• _ASSIGNMENT_
Give back all of the data exactly, with every picture omitted.

Stored data entries
——
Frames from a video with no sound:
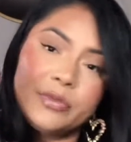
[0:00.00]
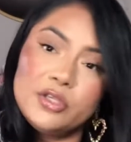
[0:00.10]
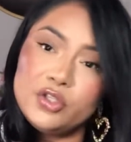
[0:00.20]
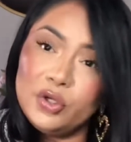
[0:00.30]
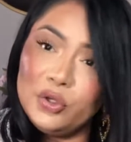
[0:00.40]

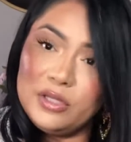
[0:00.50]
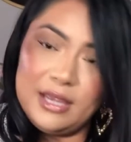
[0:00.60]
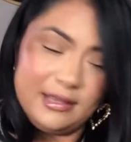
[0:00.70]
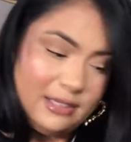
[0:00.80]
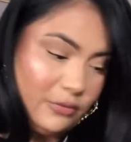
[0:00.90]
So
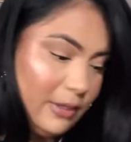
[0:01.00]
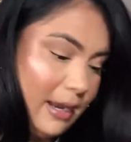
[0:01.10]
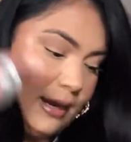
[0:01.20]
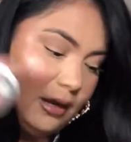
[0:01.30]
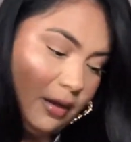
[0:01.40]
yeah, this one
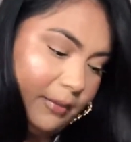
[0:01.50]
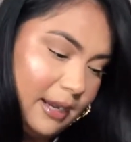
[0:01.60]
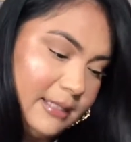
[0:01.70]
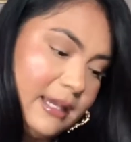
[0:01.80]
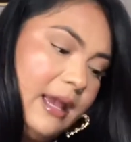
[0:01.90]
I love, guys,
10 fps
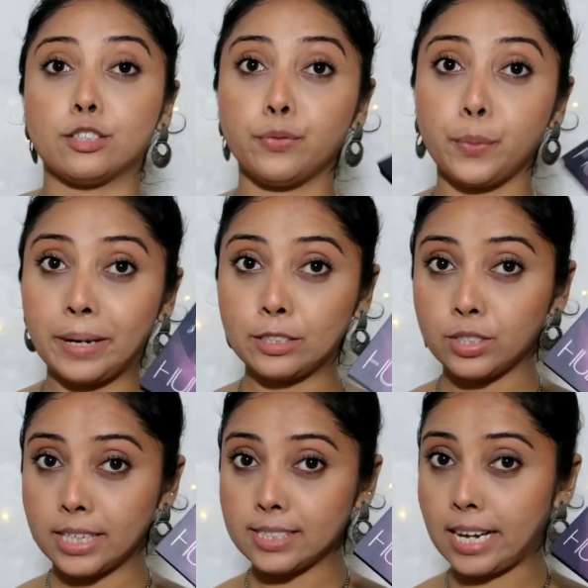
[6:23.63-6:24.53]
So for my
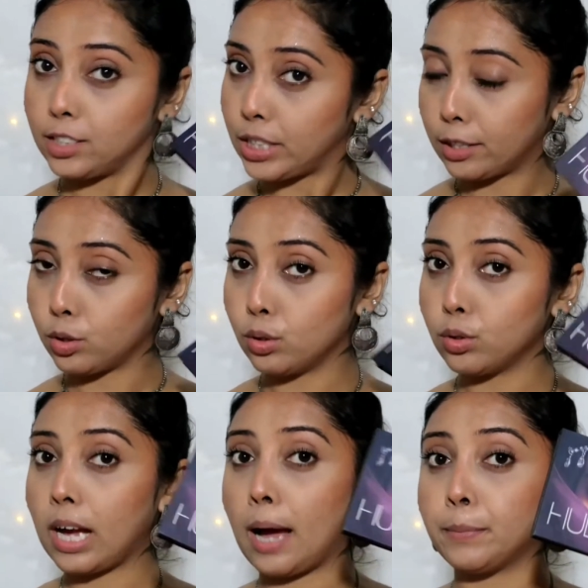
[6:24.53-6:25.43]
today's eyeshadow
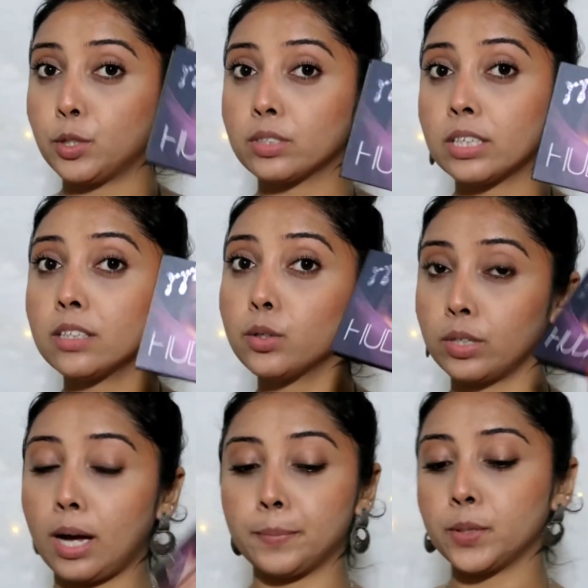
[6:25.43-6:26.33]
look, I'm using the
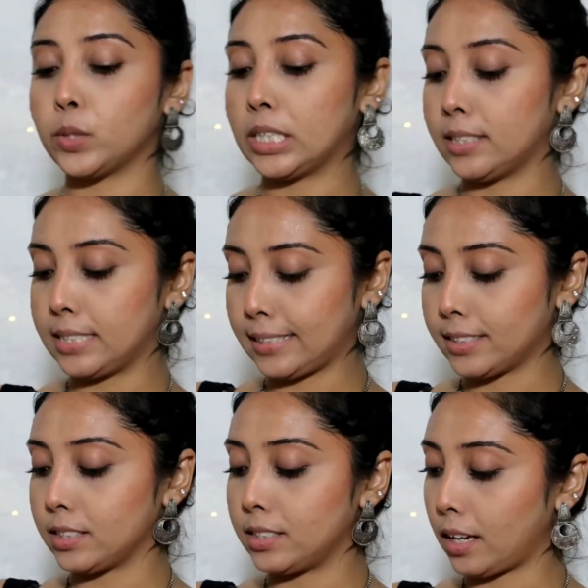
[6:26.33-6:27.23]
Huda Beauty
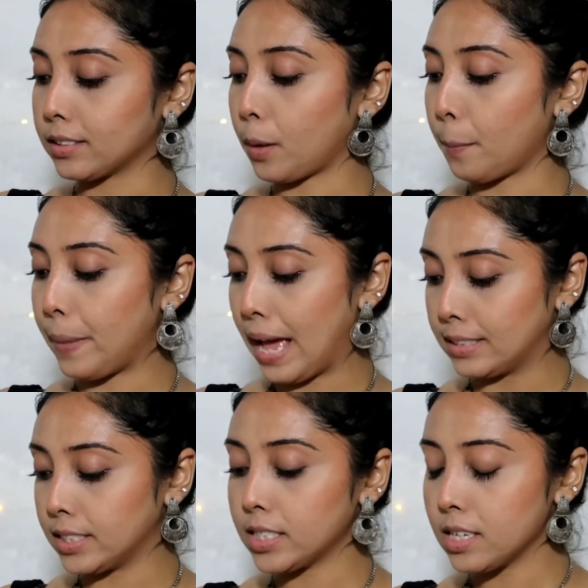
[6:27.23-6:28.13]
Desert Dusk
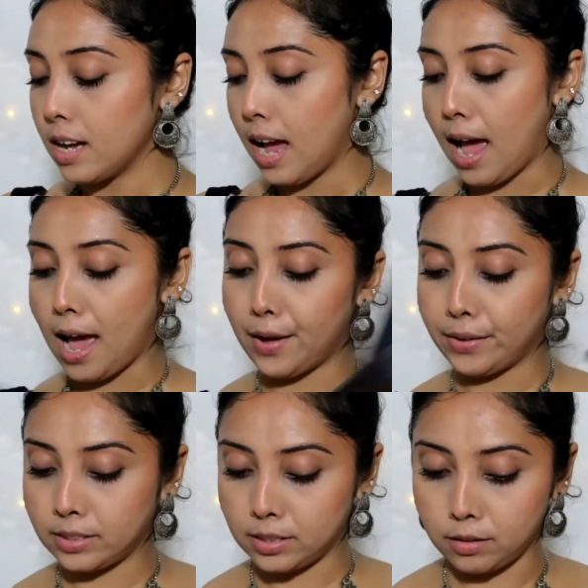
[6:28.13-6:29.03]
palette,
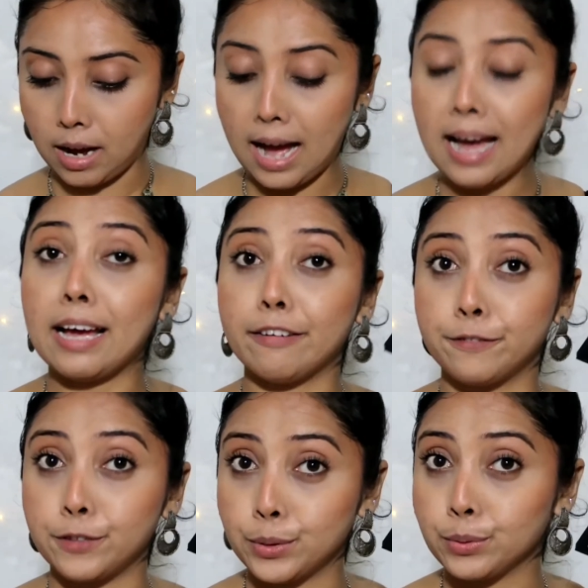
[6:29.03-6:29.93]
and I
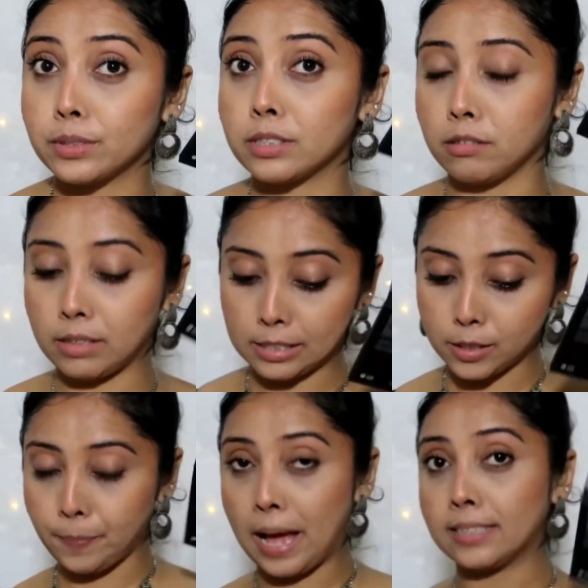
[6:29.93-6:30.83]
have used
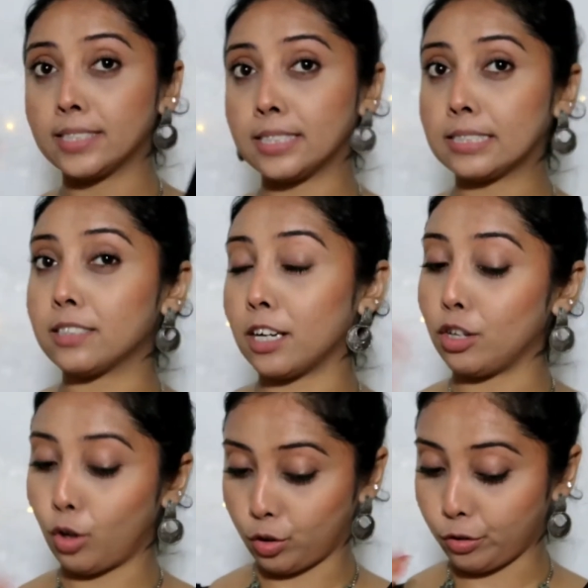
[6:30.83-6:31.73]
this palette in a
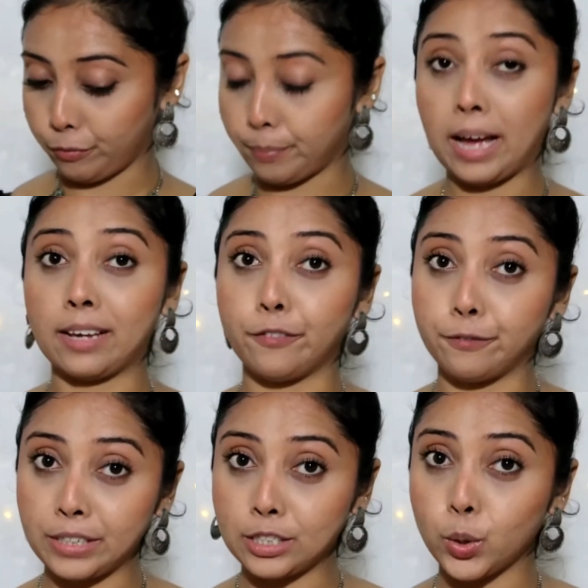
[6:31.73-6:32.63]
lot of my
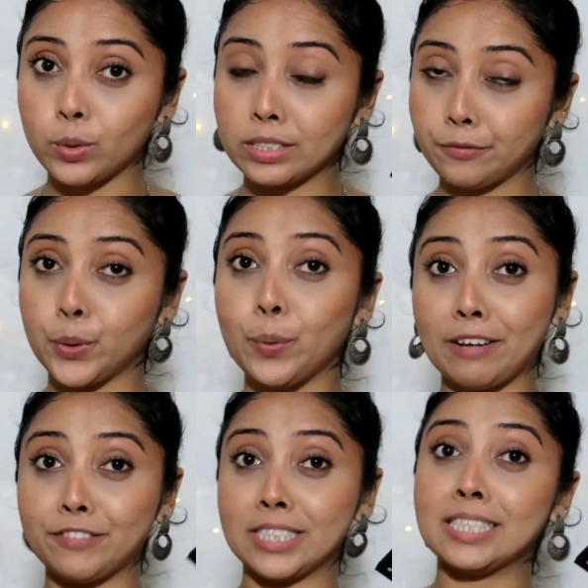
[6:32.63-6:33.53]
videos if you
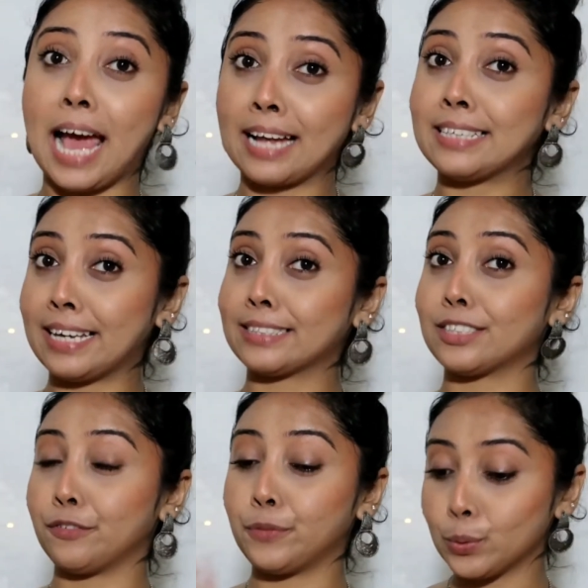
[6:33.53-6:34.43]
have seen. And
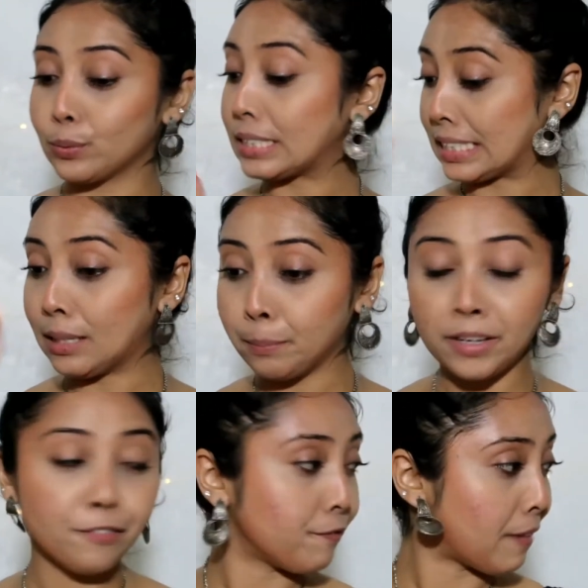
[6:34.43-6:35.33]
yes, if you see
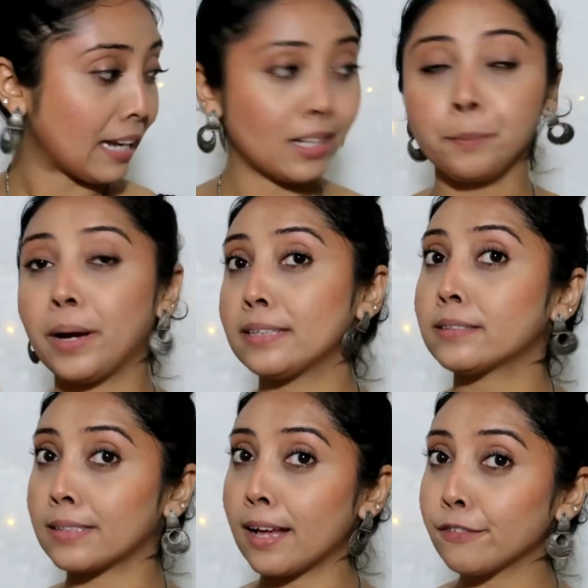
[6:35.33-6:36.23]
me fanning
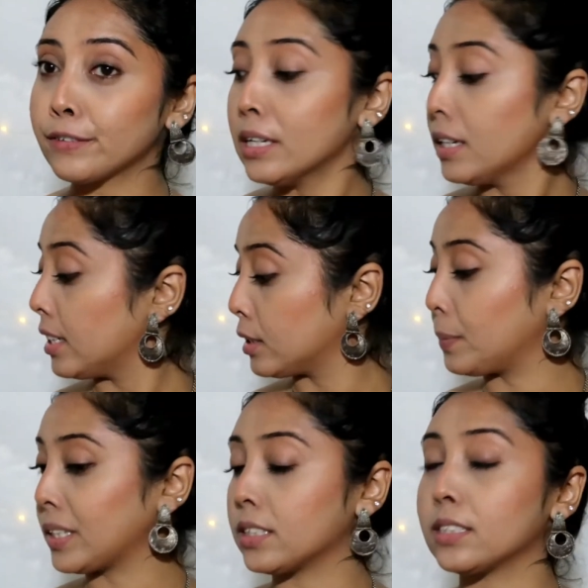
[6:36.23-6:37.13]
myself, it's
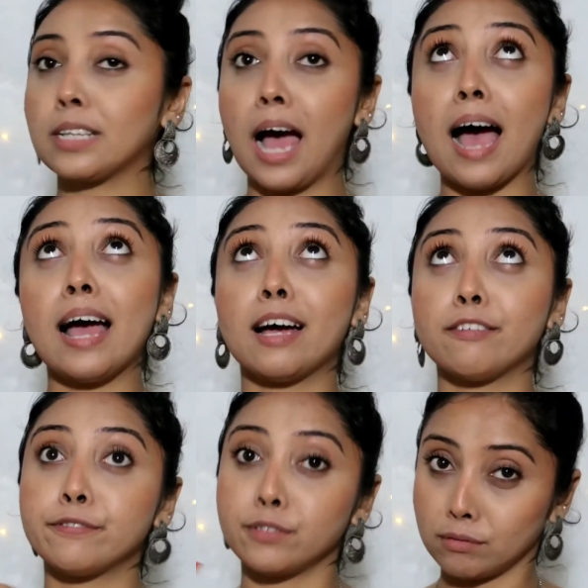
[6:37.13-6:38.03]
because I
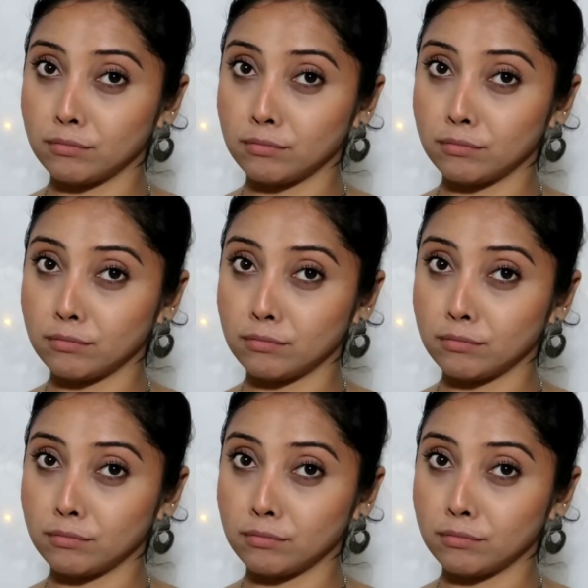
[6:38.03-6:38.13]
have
——
• _RESPONSE BELOW_
Frames from a video with no sound:
[0:00.00]
[0:00.10]
[0:00.20]
[0:00.30]
[0:00.40]

[0:00.50]
[0:00.60]
[0:00.70]
[0:00.80]
[0:00.90]
So
[0:01.00]
[0:01.10]
[0:01.20]
[0:01.30]
[0:01.40]
yeah, this one
[0:01.50]
[0:01.60]
[0:01.70]
[0:01.80]
[0:01.90]
I love, guys,
10 fps
[6:23.63-6:24.53]
So for my
[6:24.53-6:25.43]
today's eyeshadow
[6:25.43-6:26.33]
look, I'm using the
[6:26.33-6:27.23]
Huda Beauty
[6:27.23-6:28.13]
Desert Dusk
[6:28.13-6:29.03]
palette,
[6:29.03-6:29.93]
and I
[6:29.93-6:30.83]
have used
[6:30.83-6:31.73]
this palette in a
[6:31.73-6:32.63]
lot of my
[6:32.63-6:33.53]
videos if you
[6:33.53-6:34.43]
have seen. And
[6:34.43-6:35.33]
yes, if you see
[6:35.33-6:36.23]
me fanning
[6:36.23-6:37.13]
myself, it's
[6:37.13-6:38.03]
because I
[6:38.03-6:38.13]
have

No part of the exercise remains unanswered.